Collected data entries:

· · · · ·

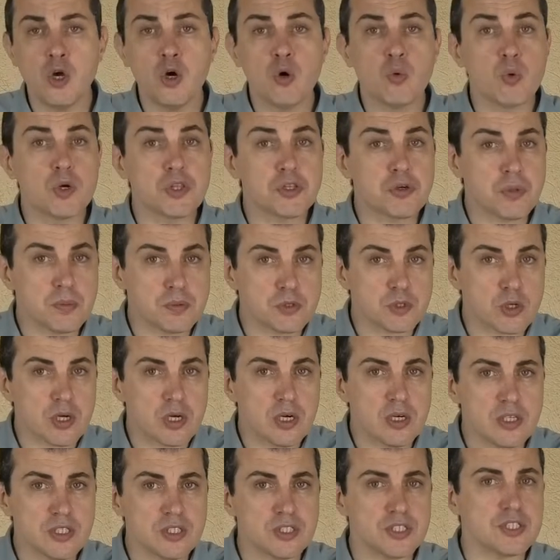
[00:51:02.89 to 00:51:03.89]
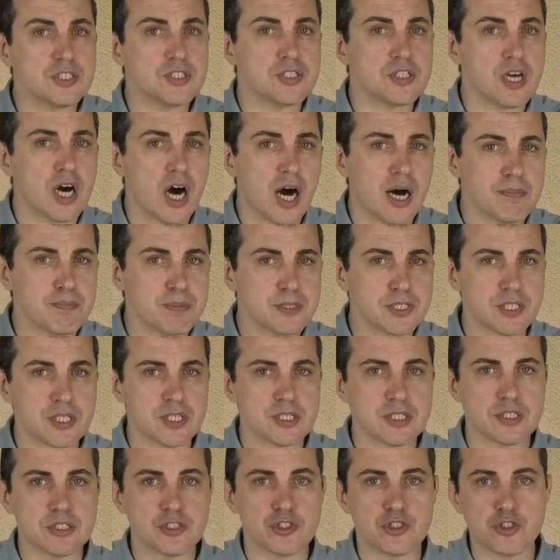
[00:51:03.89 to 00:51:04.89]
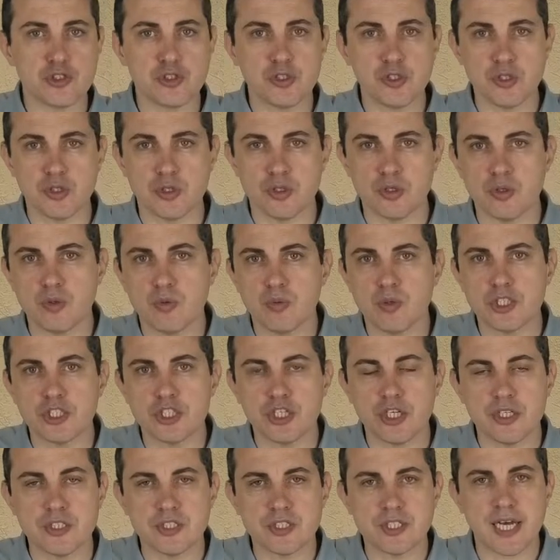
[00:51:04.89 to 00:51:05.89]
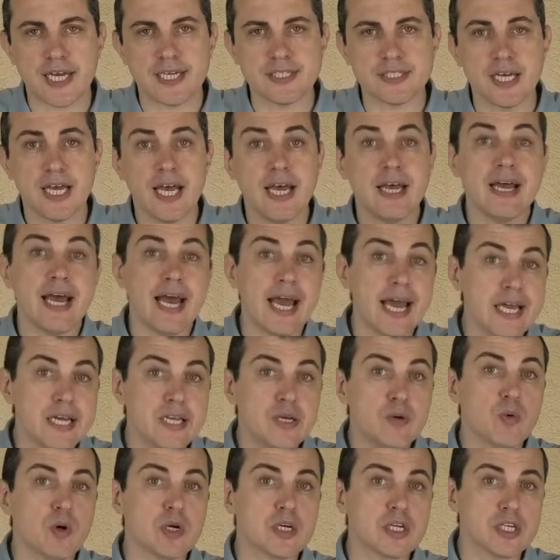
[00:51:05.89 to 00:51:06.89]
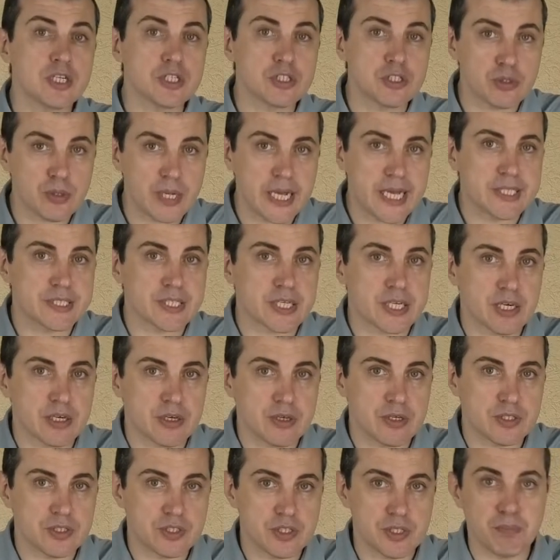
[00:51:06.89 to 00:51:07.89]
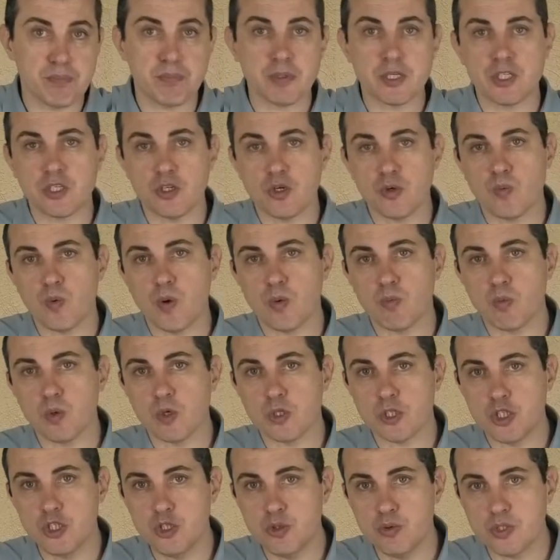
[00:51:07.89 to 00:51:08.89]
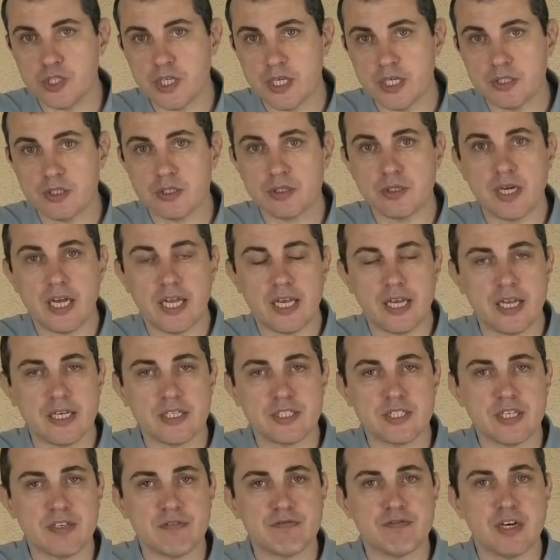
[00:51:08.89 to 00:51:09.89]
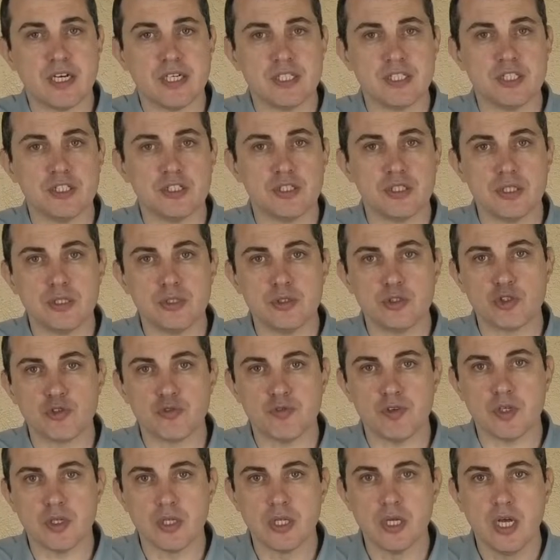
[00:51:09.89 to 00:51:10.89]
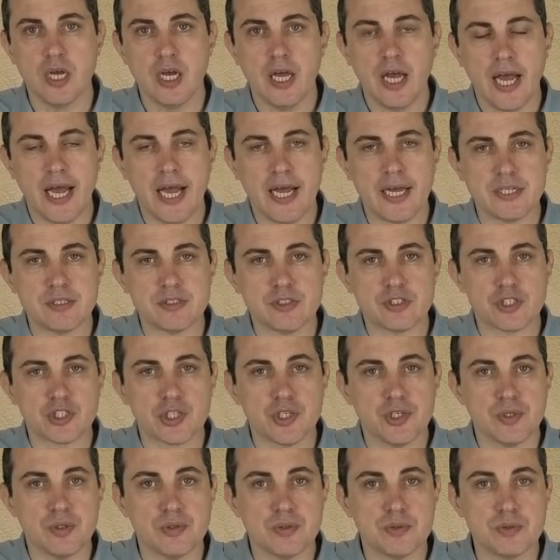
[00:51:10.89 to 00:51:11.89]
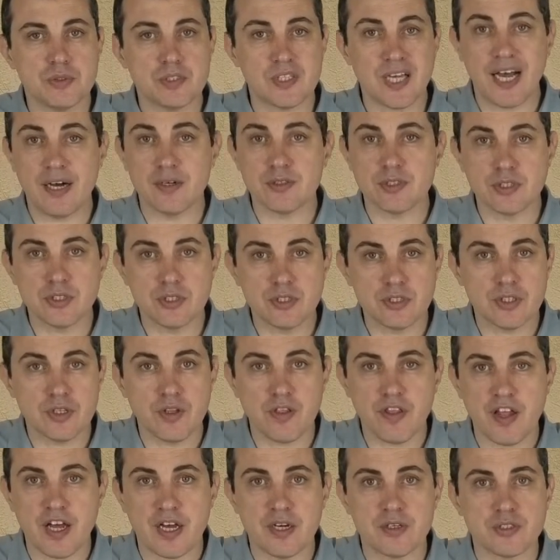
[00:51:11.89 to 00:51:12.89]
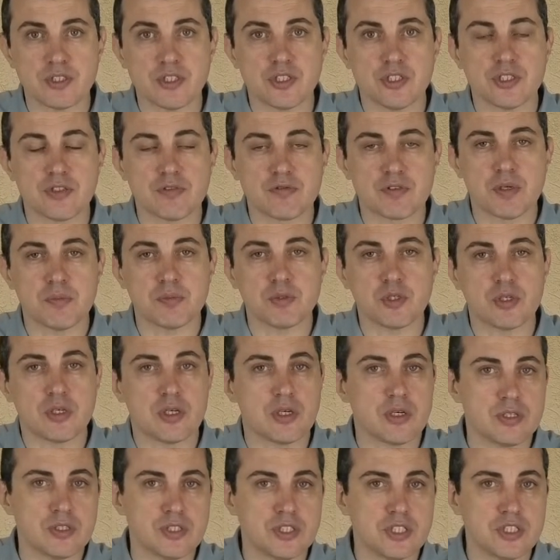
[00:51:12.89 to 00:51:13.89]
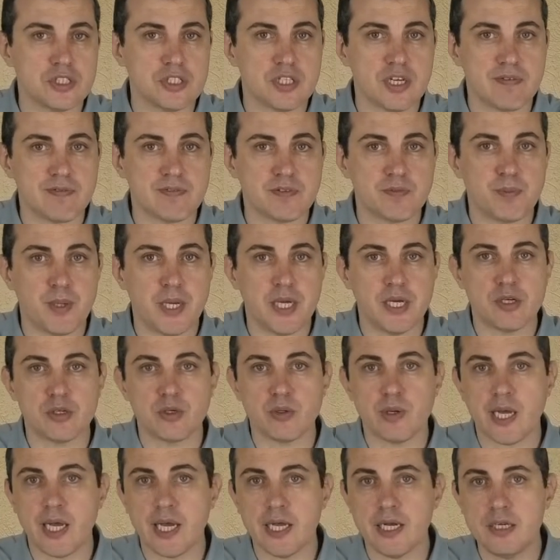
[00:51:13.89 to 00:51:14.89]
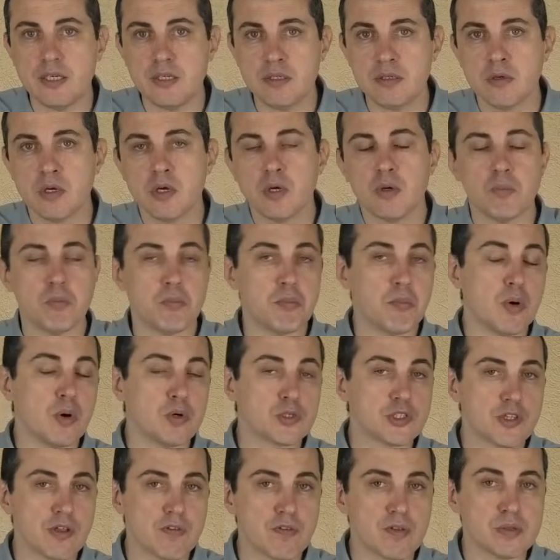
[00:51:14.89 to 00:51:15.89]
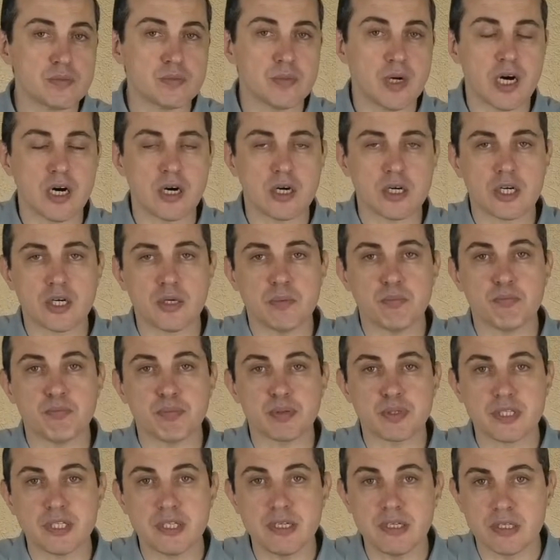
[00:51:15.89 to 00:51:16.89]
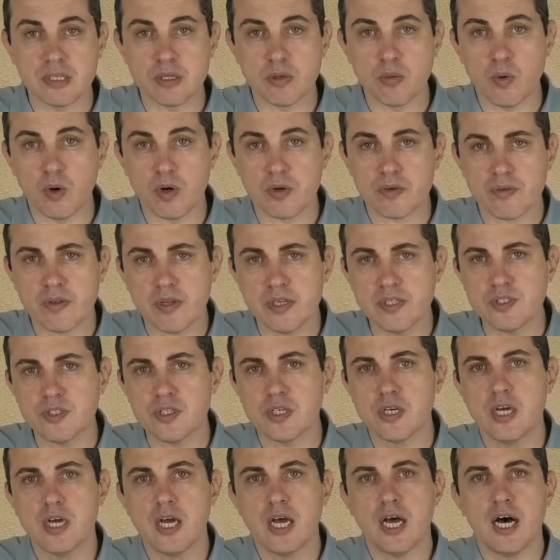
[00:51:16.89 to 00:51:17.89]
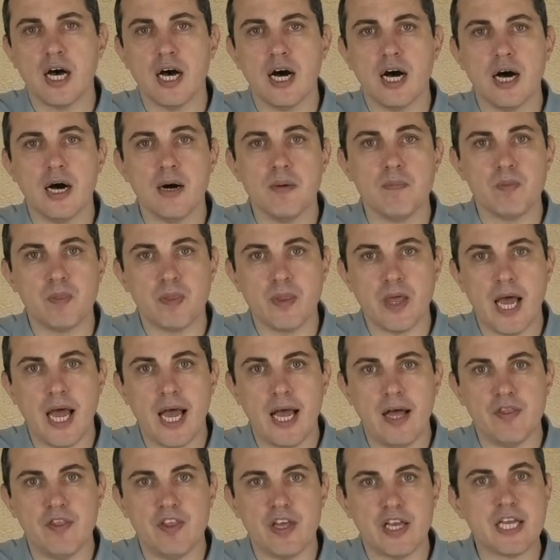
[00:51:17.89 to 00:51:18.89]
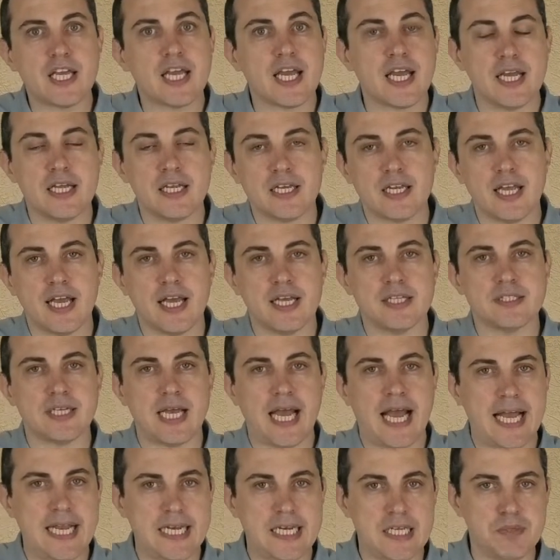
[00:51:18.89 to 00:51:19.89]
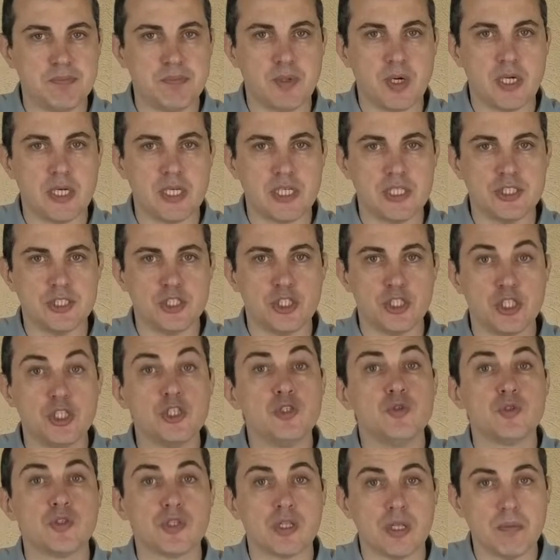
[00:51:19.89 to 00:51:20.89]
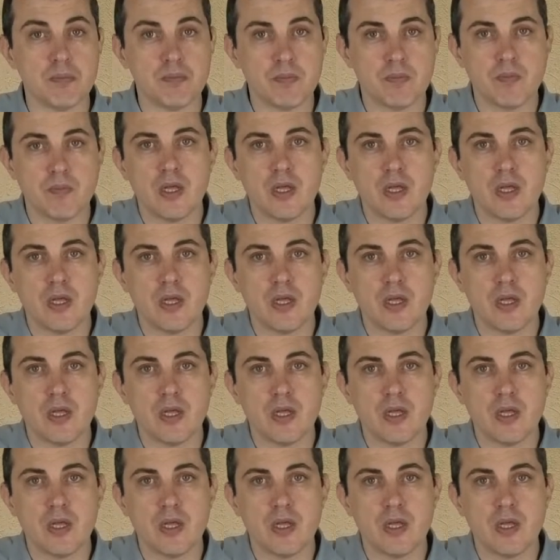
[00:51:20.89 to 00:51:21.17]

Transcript: With cryptocurrencies, the opposite is true, which is that anyone can create a currency, but no one will use it unless they find it useful. And so thousands and thousands of cryptocurrencies have been created Most of them are completely worthless, and they can't get anybody to use them.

· · · · ·

▶ [Work request]:
Every entry above is to be transcribed exactly, with all pictures left out.

▶ [Response area]:
[00:51:02.89 to 00:51:03.89]
[00:51:03.89 to 00:51:04.89]
[00:51:04.89 to 00:51:05.89]
[00:51:05.89 to 00:51:06.89]
[00:51:06.89 to 00:51:07.89]
[00:51:07.89 to 00:51:08.89]
[00:51:08.89 to 00:51:09.89]
[00:51:09.89 to 00:51:10.89]
[00:51:10.89 to 00:51:11.89]
[00:51:11.89 to 00:51:12.89]
[00:51:12.89 to 00:51:13.89]
[00:51:13.89 to 00:51:14.89]
[00:51:14.89 to 00:51:15.89]
[00:51:15.89 to 00:51:16.89]
[00:51:16.89 to 00:51:17.89]
[00:51:17.89 to 00:51:18.89]
[00:51:18.89 to 00:51:19.89]
[00:51:19.89 to 00:51:20.89]
[00:51:20.89 to 00:51:21.17]

Transcript: With cryptocurrencies, the opposite is true, which is that anyone can create a currency, but no one will use it unless they find it useful. And so thousands and thousands of cryptocurrencies have been created Most of them are completely worthless, and they can't get anybody to use them.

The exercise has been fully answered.